After that the Suse installer no longer recognized the raid and instead let me install on the single disks. I really hope that bug is fixed before Suse supports JBOD raid like fakeraid 0…

I knew that it was going to destroy XP. That’s why I said to backup before touching partitions.

The problem, and I hit it often also, is that the bios fakeraid firmware writes metadata to the physical drive, and then the linux kernel automagically recognizes this metadata and disables access to the underlying raw device before you have any chance to intervene. You can’t run fdisk on anything to clear it. The kernel does not allow you to do what it thinks is shooting yourself in the foot.
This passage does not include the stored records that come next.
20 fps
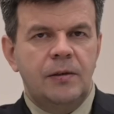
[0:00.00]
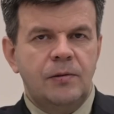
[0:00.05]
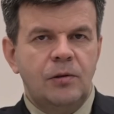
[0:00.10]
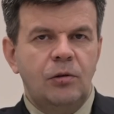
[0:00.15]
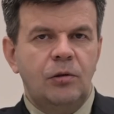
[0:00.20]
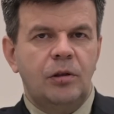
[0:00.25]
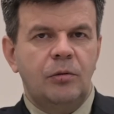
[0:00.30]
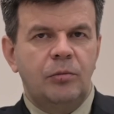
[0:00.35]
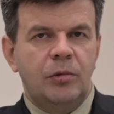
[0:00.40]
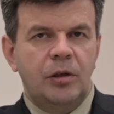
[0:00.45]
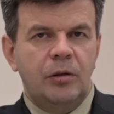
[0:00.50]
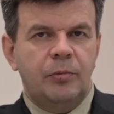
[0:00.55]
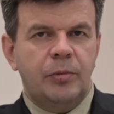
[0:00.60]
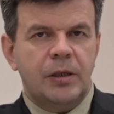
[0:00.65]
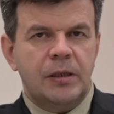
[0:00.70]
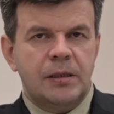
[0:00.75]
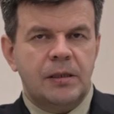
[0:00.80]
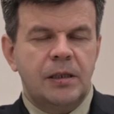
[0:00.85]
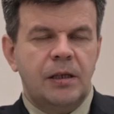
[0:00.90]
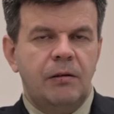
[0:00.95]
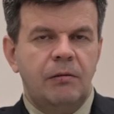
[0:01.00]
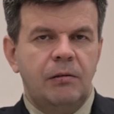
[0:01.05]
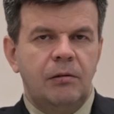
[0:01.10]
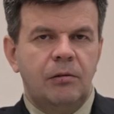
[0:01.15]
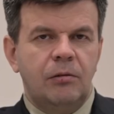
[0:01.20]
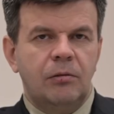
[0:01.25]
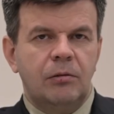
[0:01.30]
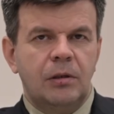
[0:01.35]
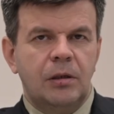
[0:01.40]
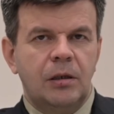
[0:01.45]
И все это было
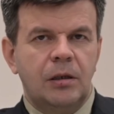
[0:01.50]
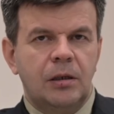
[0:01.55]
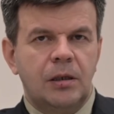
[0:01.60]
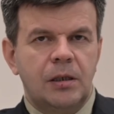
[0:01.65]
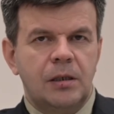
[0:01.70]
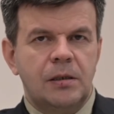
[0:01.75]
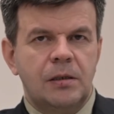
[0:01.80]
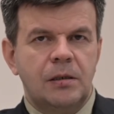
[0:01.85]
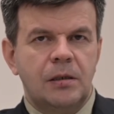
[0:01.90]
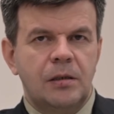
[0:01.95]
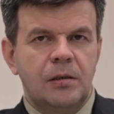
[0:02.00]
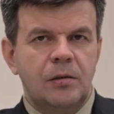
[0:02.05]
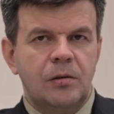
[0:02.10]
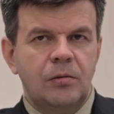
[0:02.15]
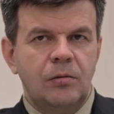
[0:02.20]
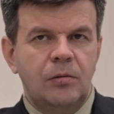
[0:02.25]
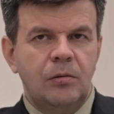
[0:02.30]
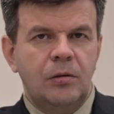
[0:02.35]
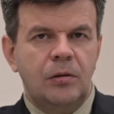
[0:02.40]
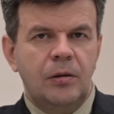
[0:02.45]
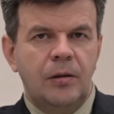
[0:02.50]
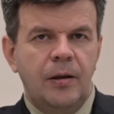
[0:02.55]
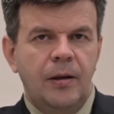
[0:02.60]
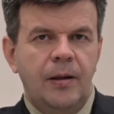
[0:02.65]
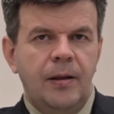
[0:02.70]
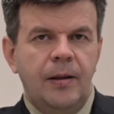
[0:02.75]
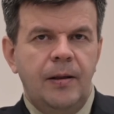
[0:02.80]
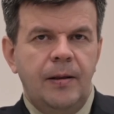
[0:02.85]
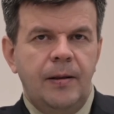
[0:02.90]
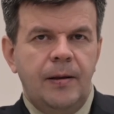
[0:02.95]
представлено как раз на суд –
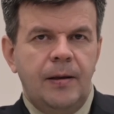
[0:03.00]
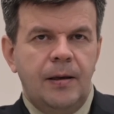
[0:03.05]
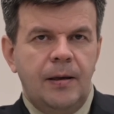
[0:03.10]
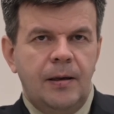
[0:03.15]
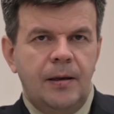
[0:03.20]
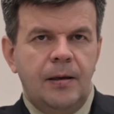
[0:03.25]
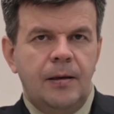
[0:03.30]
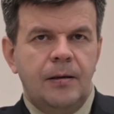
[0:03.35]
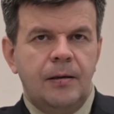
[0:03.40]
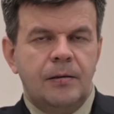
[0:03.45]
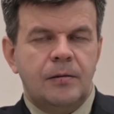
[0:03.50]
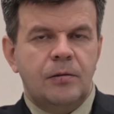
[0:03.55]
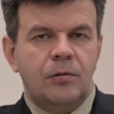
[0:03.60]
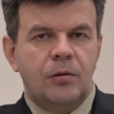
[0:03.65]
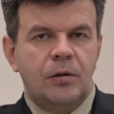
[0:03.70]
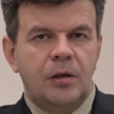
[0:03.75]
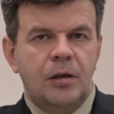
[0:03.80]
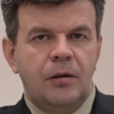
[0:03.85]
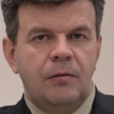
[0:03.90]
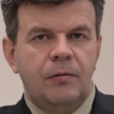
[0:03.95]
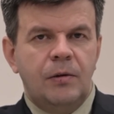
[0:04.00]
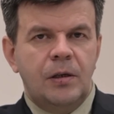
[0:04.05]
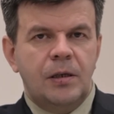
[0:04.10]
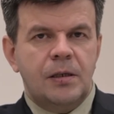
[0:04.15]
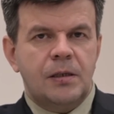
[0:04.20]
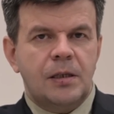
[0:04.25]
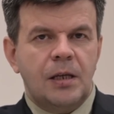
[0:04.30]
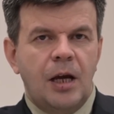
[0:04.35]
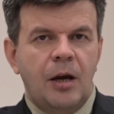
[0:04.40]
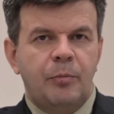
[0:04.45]
и судья
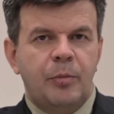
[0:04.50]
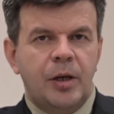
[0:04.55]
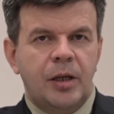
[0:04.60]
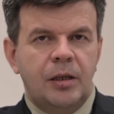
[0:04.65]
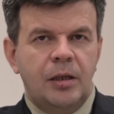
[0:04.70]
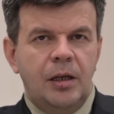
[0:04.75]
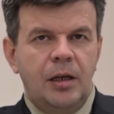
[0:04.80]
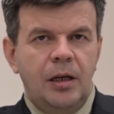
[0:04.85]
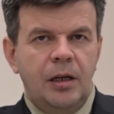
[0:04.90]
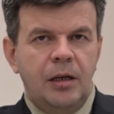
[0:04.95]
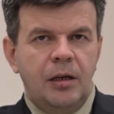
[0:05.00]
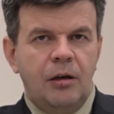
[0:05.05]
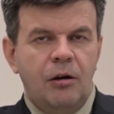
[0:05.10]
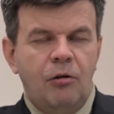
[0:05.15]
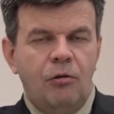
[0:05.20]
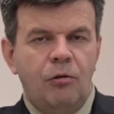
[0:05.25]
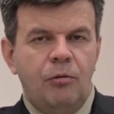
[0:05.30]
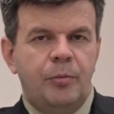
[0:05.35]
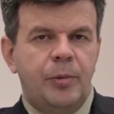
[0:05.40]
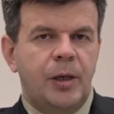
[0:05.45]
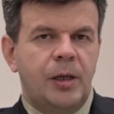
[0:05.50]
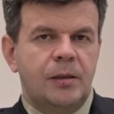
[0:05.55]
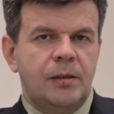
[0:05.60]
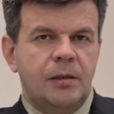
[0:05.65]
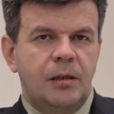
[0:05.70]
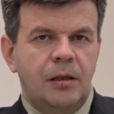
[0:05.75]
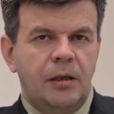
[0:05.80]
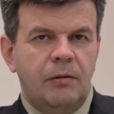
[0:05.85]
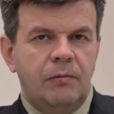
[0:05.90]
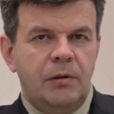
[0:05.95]
вынес определение о
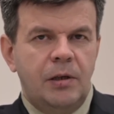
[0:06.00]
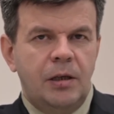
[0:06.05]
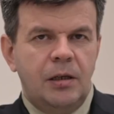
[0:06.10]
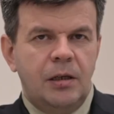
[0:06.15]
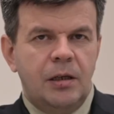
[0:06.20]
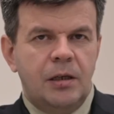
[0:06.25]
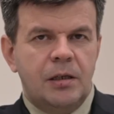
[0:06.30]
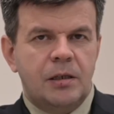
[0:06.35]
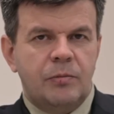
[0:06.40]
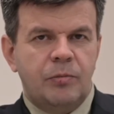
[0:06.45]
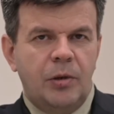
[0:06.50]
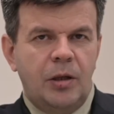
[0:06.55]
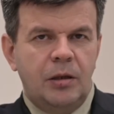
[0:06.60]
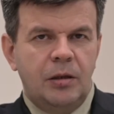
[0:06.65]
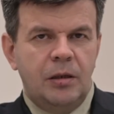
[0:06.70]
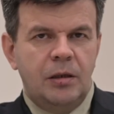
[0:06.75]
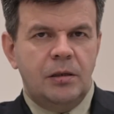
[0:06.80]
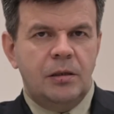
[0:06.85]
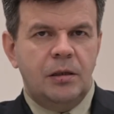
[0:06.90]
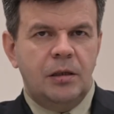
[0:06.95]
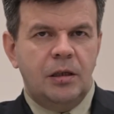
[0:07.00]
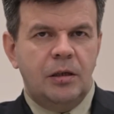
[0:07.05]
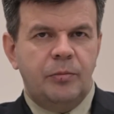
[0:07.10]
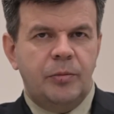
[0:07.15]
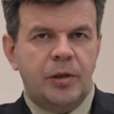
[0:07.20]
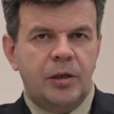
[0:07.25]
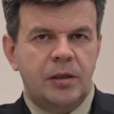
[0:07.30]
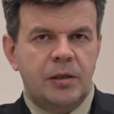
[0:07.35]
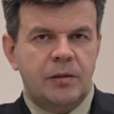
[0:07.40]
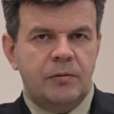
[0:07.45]
приостановлении исполнительных
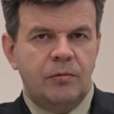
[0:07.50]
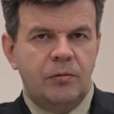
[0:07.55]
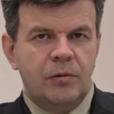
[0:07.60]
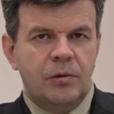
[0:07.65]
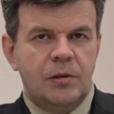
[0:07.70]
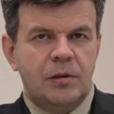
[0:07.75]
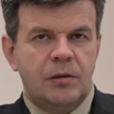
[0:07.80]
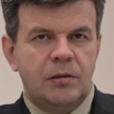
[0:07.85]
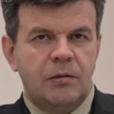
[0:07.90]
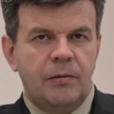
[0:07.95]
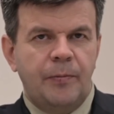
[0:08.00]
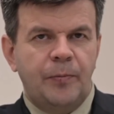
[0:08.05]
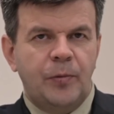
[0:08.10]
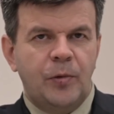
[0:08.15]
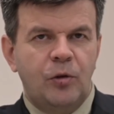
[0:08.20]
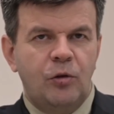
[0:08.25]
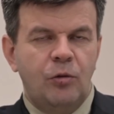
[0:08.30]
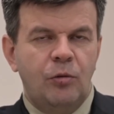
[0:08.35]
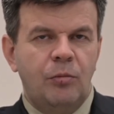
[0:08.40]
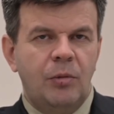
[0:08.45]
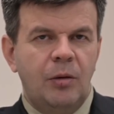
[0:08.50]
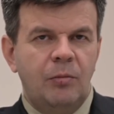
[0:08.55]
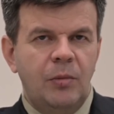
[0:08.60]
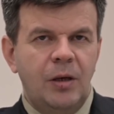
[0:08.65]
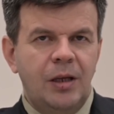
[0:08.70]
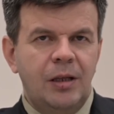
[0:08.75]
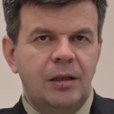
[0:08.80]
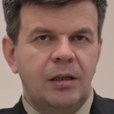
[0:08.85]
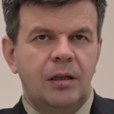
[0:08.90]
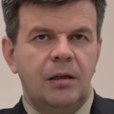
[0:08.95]
производств до
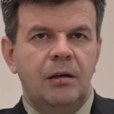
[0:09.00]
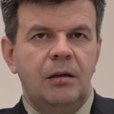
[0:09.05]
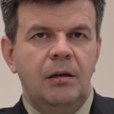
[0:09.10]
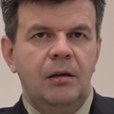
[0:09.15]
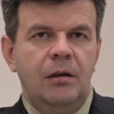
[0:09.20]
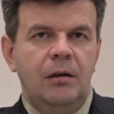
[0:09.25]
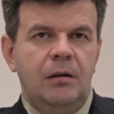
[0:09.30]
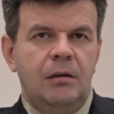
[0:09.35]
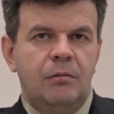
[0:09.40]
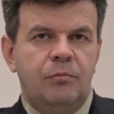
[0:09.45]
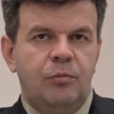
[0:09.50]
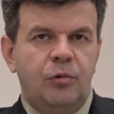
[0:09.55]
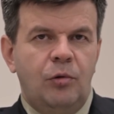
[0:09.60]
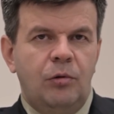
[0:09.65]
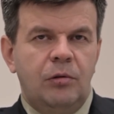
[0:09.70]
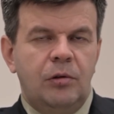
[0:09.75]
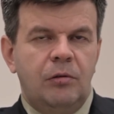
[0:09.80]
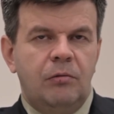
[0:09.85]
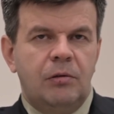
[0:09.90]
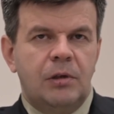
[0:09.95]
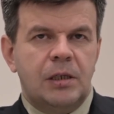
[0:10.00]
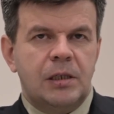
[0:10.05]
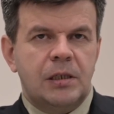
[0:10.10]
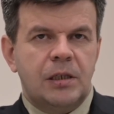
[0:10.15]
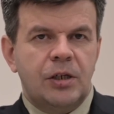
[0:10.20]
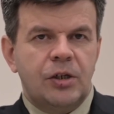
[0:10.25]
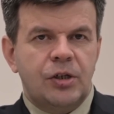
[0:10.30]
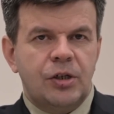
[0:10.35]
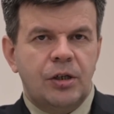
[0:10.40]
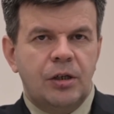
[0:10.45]
момента полного
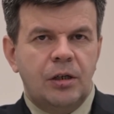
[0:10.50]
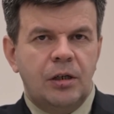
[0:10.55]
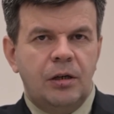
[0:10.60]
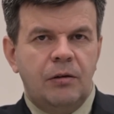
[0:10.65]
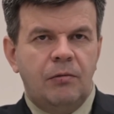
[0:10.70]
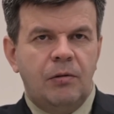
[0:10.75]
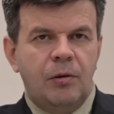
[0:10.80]
разрешения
You have to have a way to tell the kernel to ignore fakeraid metadata before the kernel loads up.
The problem persists even when you disable the fakeraid option in your bios or sata card, or when you move the drives to other machines. Once the metadata is there, linux treats it as a fundamental property of the drive and doesn’t let you “break” it, only use it.
“dmraid -rE” doesn’t even work, at least not from a suse installer shell where you most need it.

This is a common problem, which is why, as he said, there are options in the fedora/centos and other installers just for this purpose. I see no especially user-friendly option in the opensuse installer that addresses the need, but there is a way.

2 parts, first add this to the kernel options at the syslinux boot prompt:
brokenmodules=dm_mod

( Other boot command options are documented here:
Linuxrc - openSUSE )

That was still not good enough for me though. Even if I avoided going into yast by specifying text or ssh and then not starting yast after logging in, I still could not erase that metadata. dmraid -x and dmraid -rE still gave errors. I could access the drives with dd , but I could not find the metadata offset to wipe it. It wasn’t at the beginning, end, or middle of the drive. “dmraid -rE” displays a sector number in it’s error message, but erasing 100 megs starting at that point didn’t do it, nor did erasing the last or the first 100M of the drive.

I HAD to go back into the servers bios and re-enable sata raid, then reboot, then enter the raid bios, and use the menus there to delete the array config.

Then reboot, motherboard bios, disable sata raid, reboot, then everything was fine.

Apparently using dd to re-write the entire drive works, but that would take forever with 8 500G drives!! even if I had 8 background dd processes running concurrently.

Thank You Seneca Data for playing around with the on board fakeraid before shipping me my “no OS/freedos” server…grrr.